Exercise prompt -> For each entry that follows, write out an identical copy.

(Stored dataset items)
====
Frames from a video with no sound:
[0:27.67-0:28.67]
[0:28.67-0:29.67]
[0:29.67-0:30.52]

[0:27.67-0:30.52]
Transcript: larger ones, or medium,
====
Problem solution ->
Frames from a video with no sound:
[0:27.67-0:28.67]
[0:28.67-0:29.67]
[0:29.67-0:30.52]

[0:27.67-0:30.52]
Transcript: larger ones, or medium,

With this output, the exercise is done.